- [Dataset content]
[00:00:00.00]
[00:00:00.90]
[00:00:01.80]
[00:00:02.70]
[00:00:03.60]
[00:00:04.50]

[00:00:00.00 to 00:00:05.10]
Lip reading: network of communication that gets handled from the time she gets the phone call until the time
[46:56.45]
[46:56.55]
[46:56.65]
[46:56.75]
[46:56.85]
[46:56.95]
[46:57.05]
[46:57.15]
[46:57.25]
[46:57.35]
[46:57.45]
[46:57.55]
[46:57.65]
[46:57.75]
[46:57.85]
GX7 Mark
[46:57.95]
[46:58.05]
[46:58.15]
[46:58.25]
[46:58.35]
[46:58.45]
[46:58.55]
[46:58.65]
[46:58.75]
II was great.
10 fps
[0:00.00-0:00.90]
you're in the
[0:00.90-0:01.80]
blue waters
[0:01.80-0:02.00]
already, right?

---

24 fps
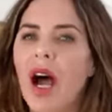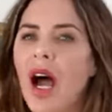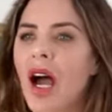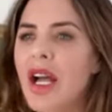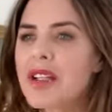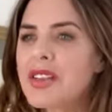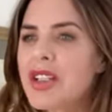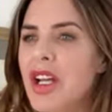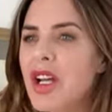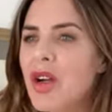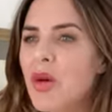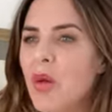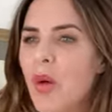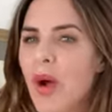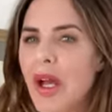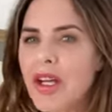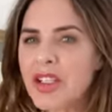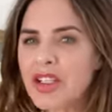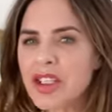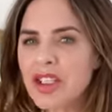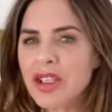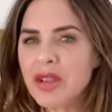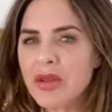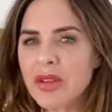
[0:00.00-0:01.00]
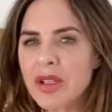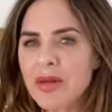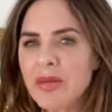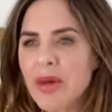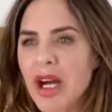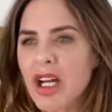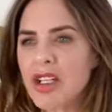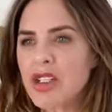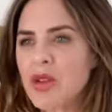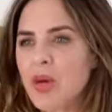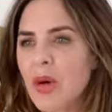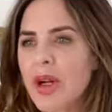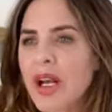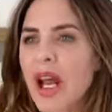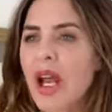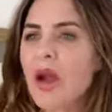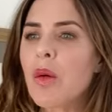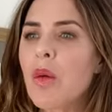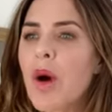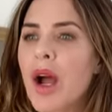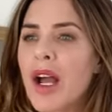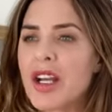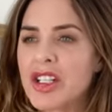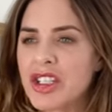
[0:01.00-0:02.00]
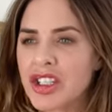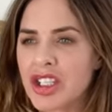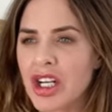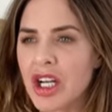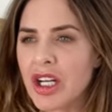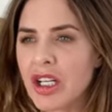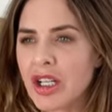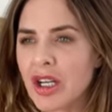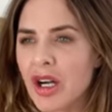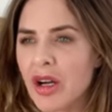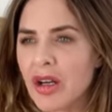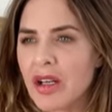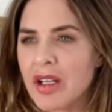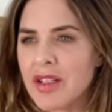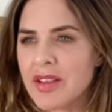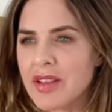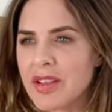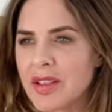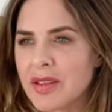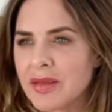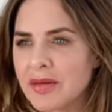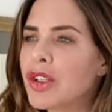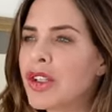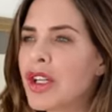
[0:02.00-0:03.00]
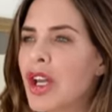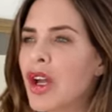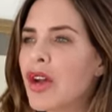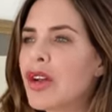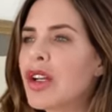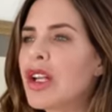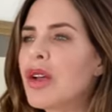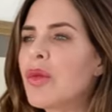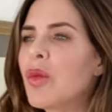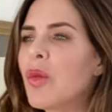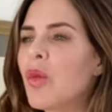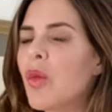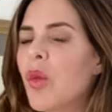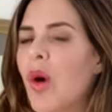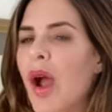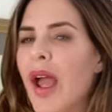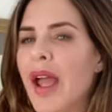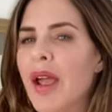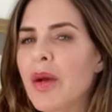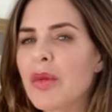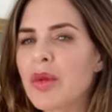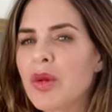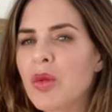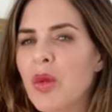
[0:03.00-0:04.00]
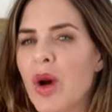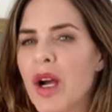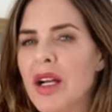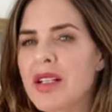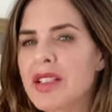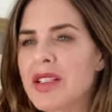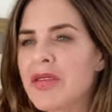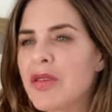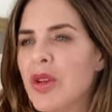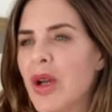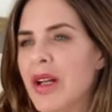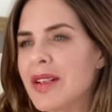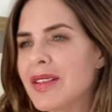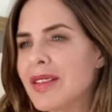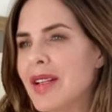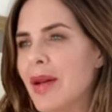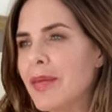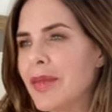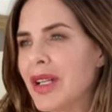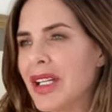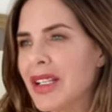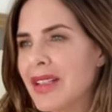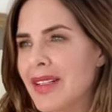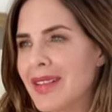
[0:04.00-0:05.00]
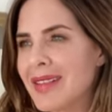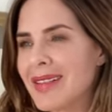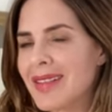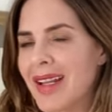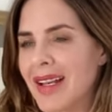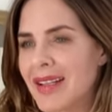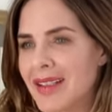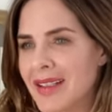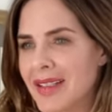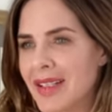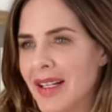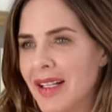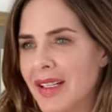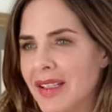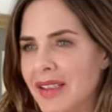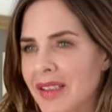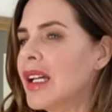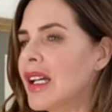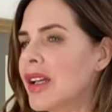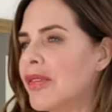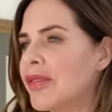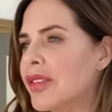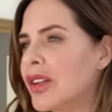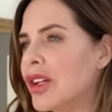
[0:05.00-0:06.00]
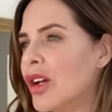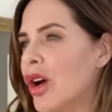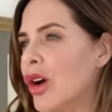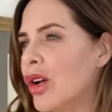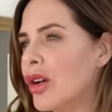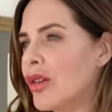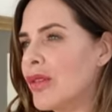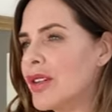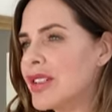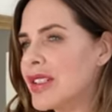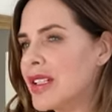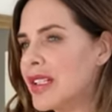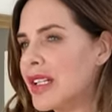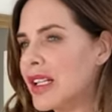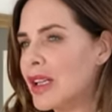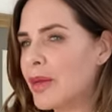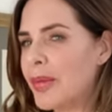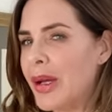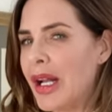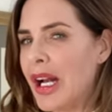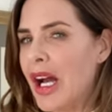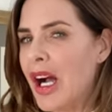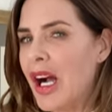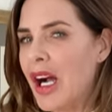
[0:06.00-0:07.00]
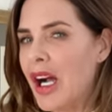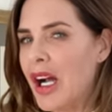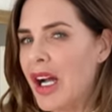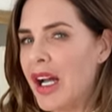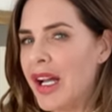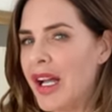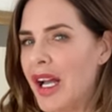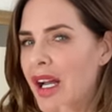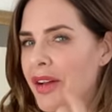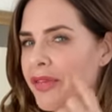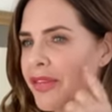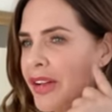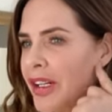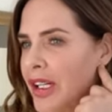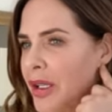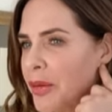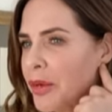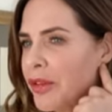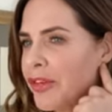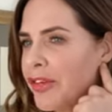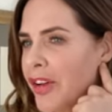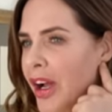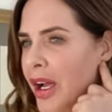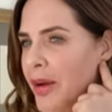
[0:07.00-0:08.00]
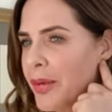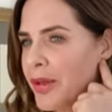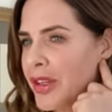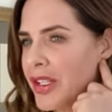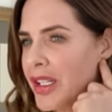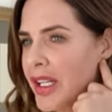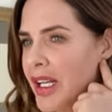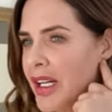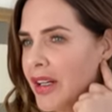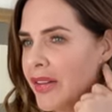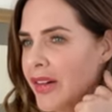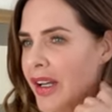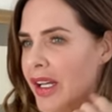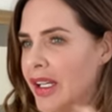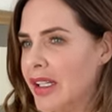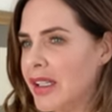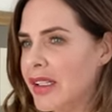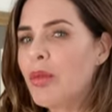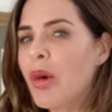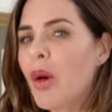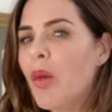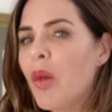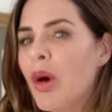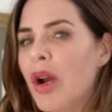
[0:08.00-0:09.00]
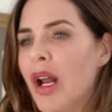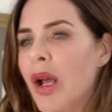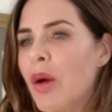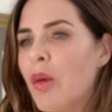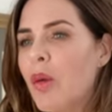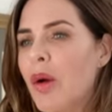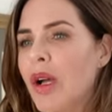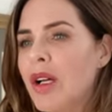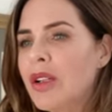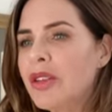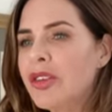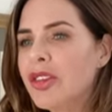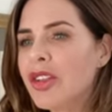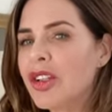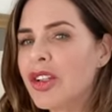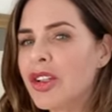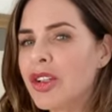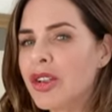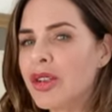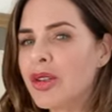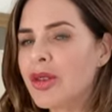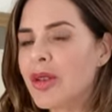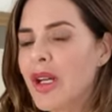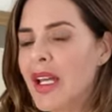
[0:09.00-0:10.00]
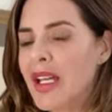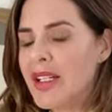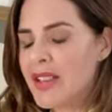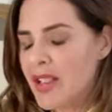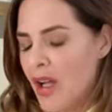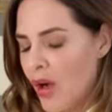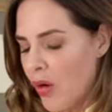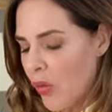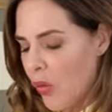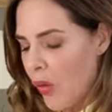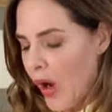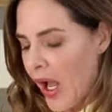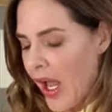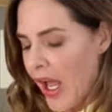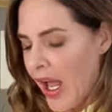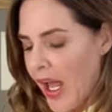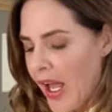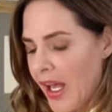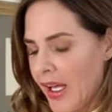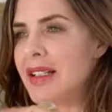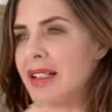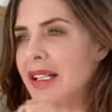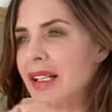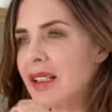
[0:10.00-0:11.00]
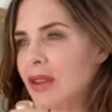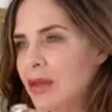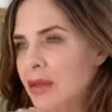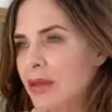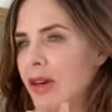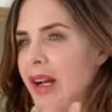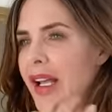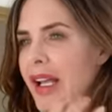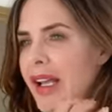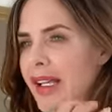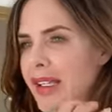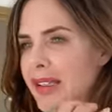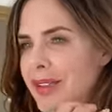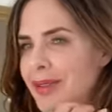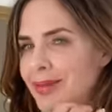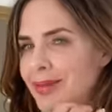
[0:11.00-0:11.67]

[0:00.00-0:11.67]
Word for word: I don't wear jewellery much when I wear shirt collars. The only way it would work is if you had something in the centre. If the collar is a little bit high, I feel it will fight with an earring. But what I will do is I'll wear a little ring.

- [Task objective] In the listing above, find the line containing "[0:07.00-0:08.00]". Output it and every line after it up to and including the line containing "Word for word: I", exactly, but skip the pictures.

- [Result below]
[0:07.00-0:08.00]
[0:08.00-0:09.00]
[0:09.00-0:10.00]
[0:10.00-0:11.00]
[0:11.00-0:11.67]

[0:00.00-0:11.67]
Word for word: I don't wear jewellery much when I wear shirt collars. The only way it would work is if you had something in the centre. If the collar is a little bit high, I feel it will fight with an earring. But what I will do is I'll wear a little ring.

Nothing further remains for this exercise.